The determination means calculates a predetermined evaluation formula using a difference between the activity of the first unit image and the full-screen motion vector destination on the second unit image, and by the calculated value, The information processing apparatus according to claim 2, wherein it is determined whether or not the block is a moving object region.

For each block of the first unit image, an evaluation value for a difference from the search destination on the second unit image is calculated, and an evaluation value table in which the evaluation value is associated with the search destination is generated.
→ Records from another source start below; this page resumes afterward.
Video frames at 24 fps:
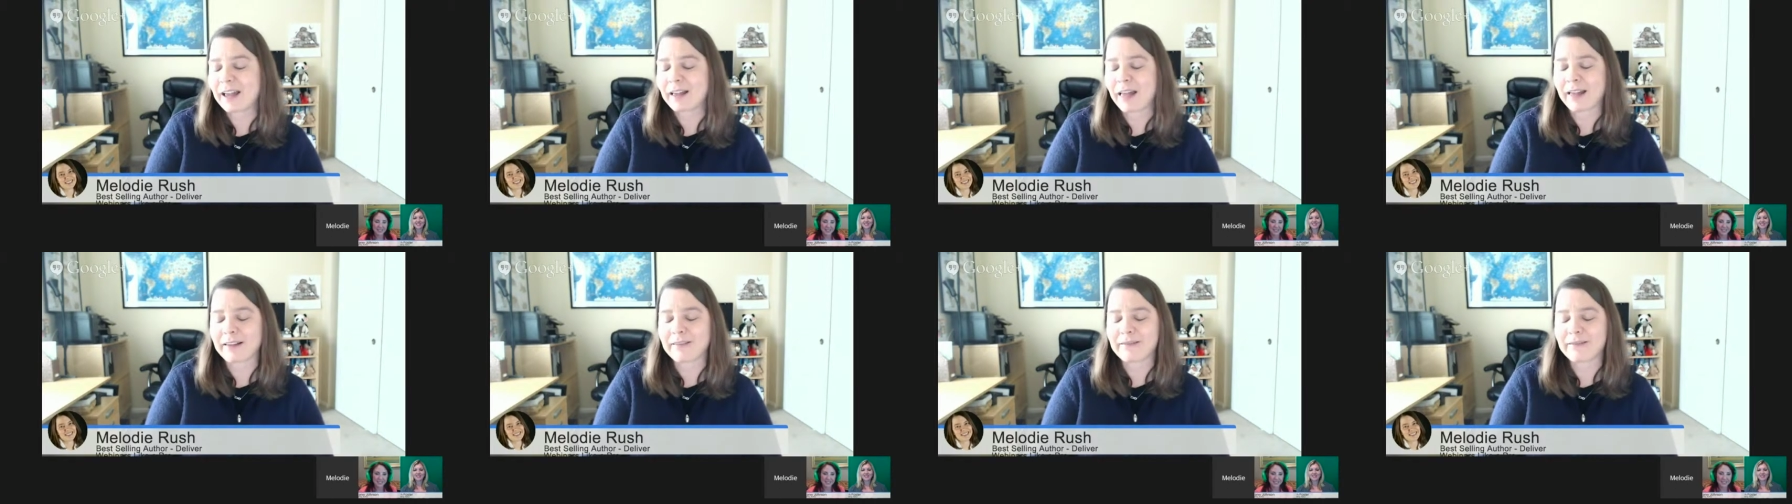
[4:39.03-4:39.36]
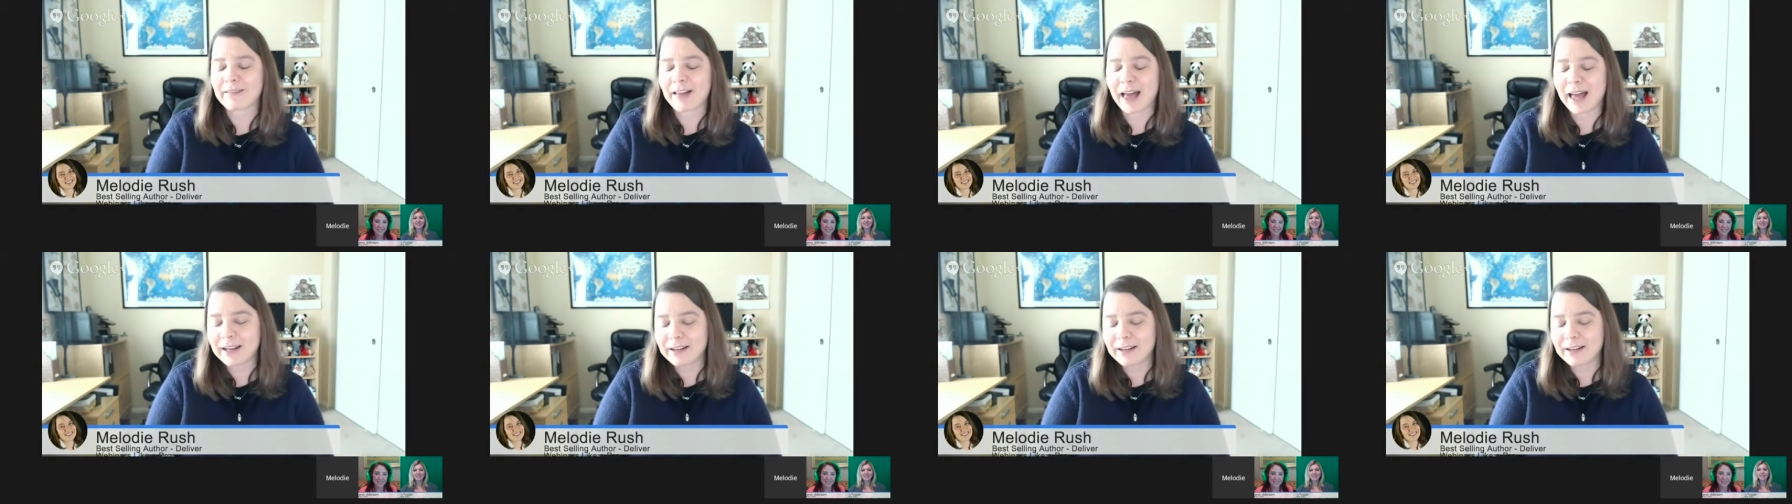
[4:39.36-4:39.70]
I
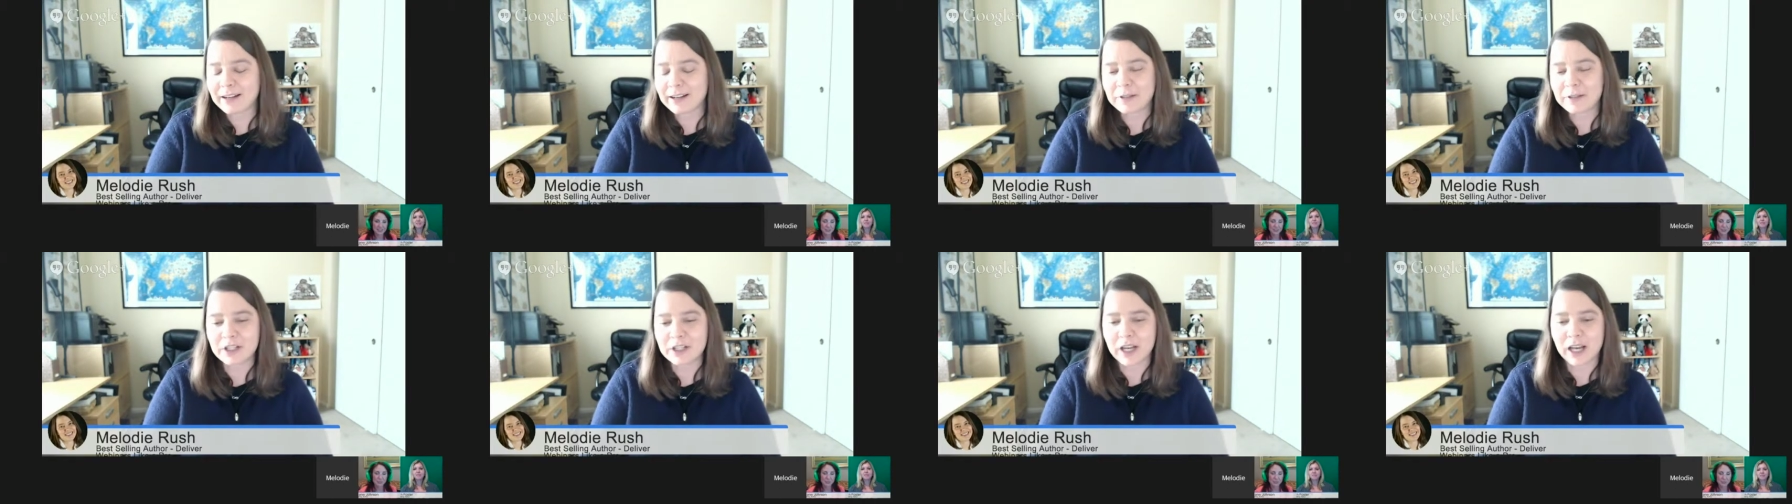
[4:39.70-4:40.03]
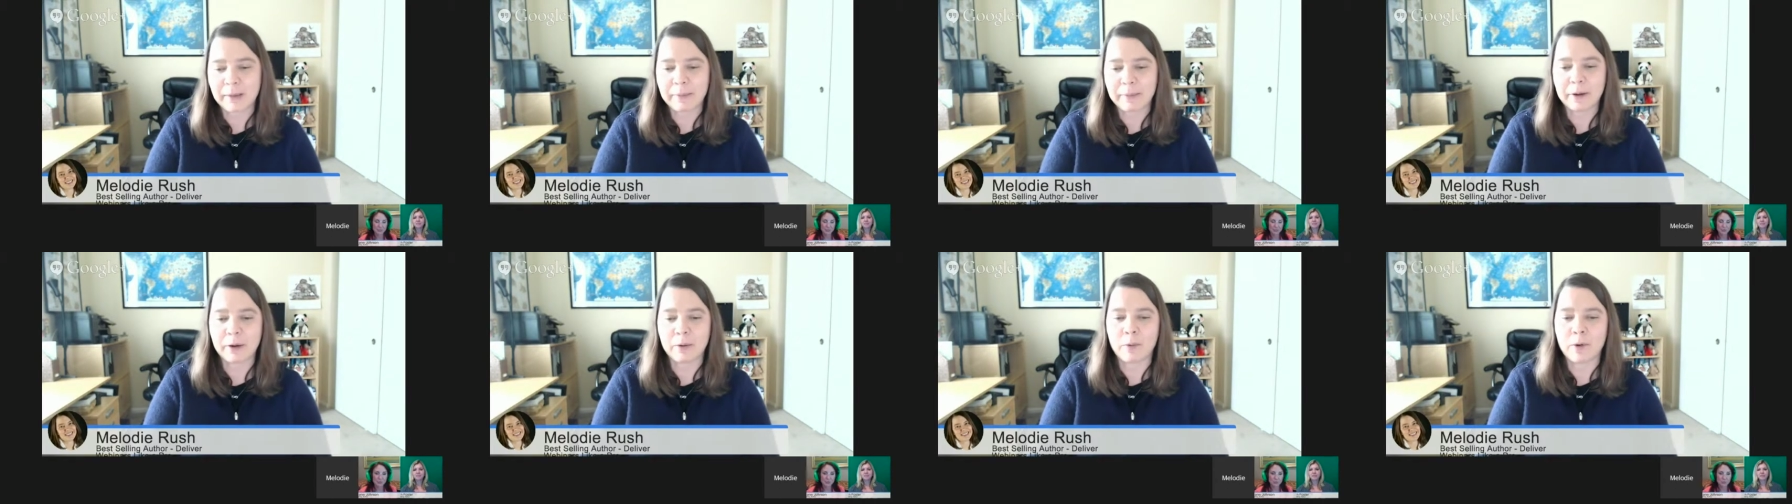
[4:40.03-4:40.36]
got into a
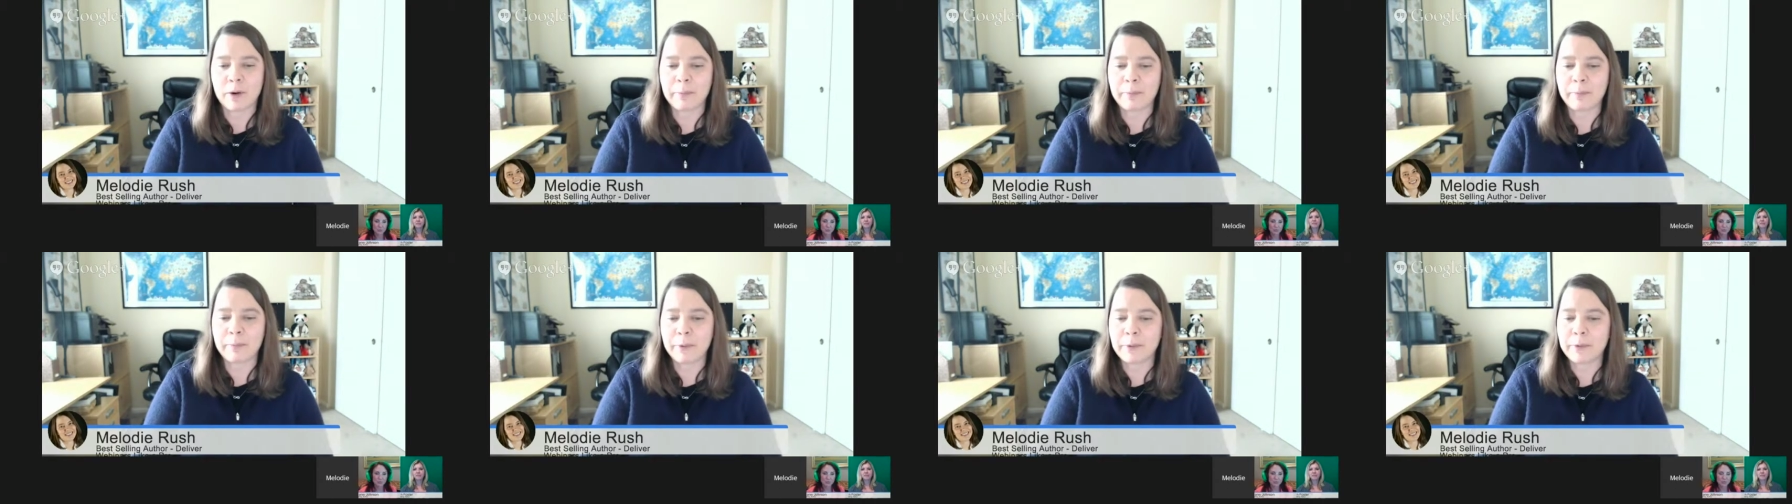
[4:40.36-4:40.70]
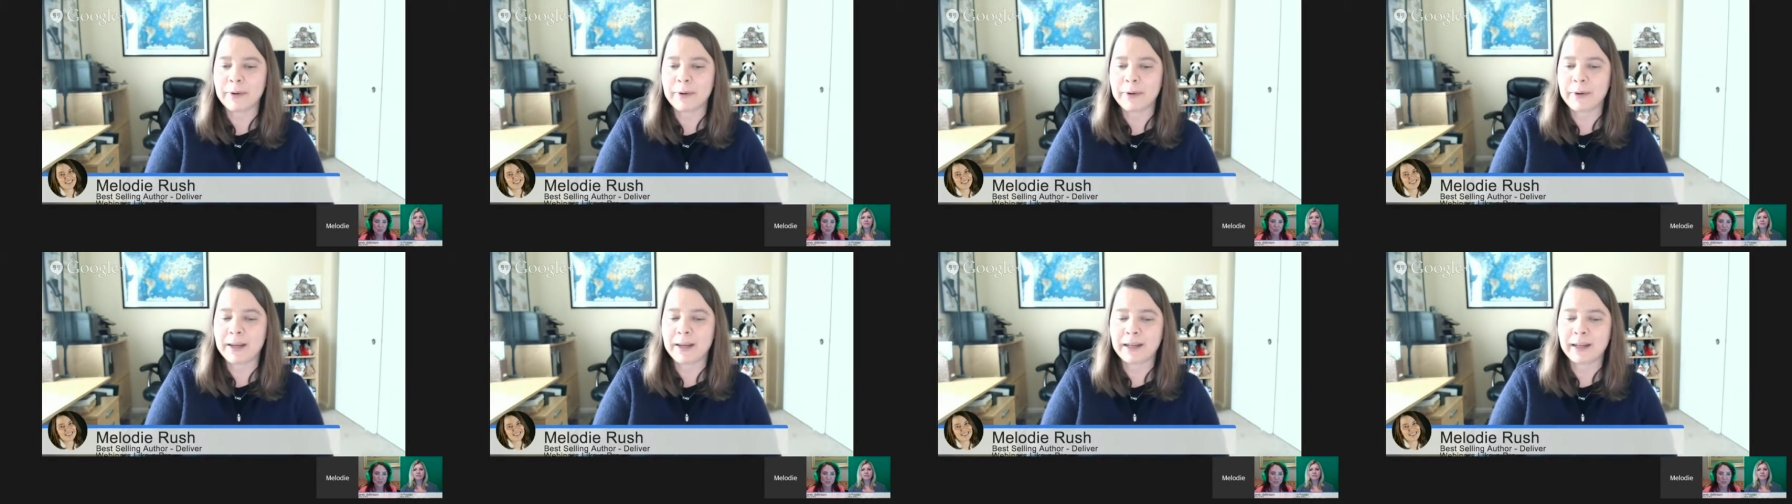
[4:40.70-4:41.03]
job at one
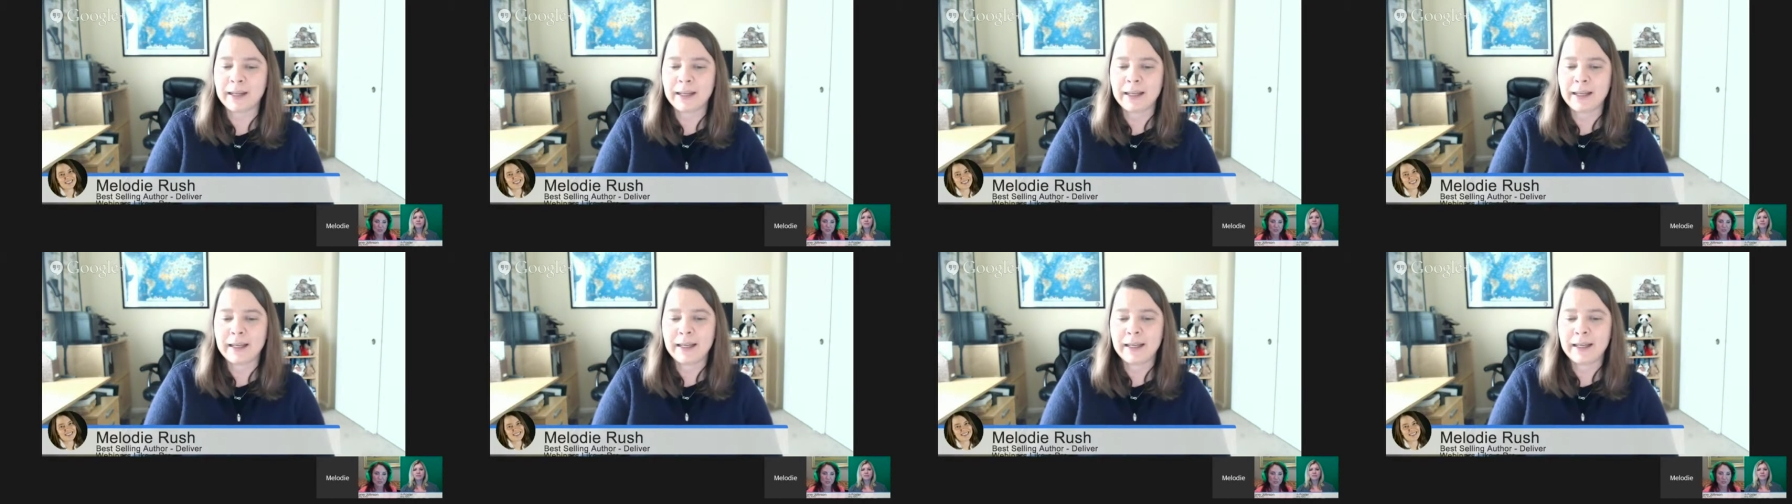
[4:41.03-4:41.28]
point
Then, a search destination to be detected is detected from search destinations included in the evaluation value table based on an evaluation value included in the evaluation value table, and the detected search destination is a motion of each block. A detection means;
The full screen motion calculating means calculates the full screen motion from the motion of the block detected by the motion detecting means,
The information processing apparatus according to claim 2, wherein the determination unit uses an evaluation value corresponding to the full screen motion vector destination included in the evaluation value table for each block as a difference from the full screen motion vector destination.

The information processing apparatus according to claim 1, wherein the activity is an integrated value in the block of a difference sum between each pixel in the block and its adjacent pixels.

The information processing apparatus according to claim 1, further comprising activity calculation means for calculating the activity.

For each of a plurality of unit images constituting a moving image, calculate a full screen motion representing a motion of the entire processing screen to be processed,
Based on the calculated full-screen motion and an activity that is an index representing the complexity of luminance change in the block obtained by dividing the processing screen, it is determined whether or not the block is a moving object region. An information processing method including a step.

For each of a plurality of unit images constituting a moving image, calculate a full screen motion representing a motion of the entire processing screen to be processed,
Based on the calculated full-screen motion and an activity that is an index representing the complexity of luminance change in the block obtained by dividing the processing screen, it is determined whether or not the block is a moving object region. A program to be executed by a computer that controls an information processing apparatus including a step.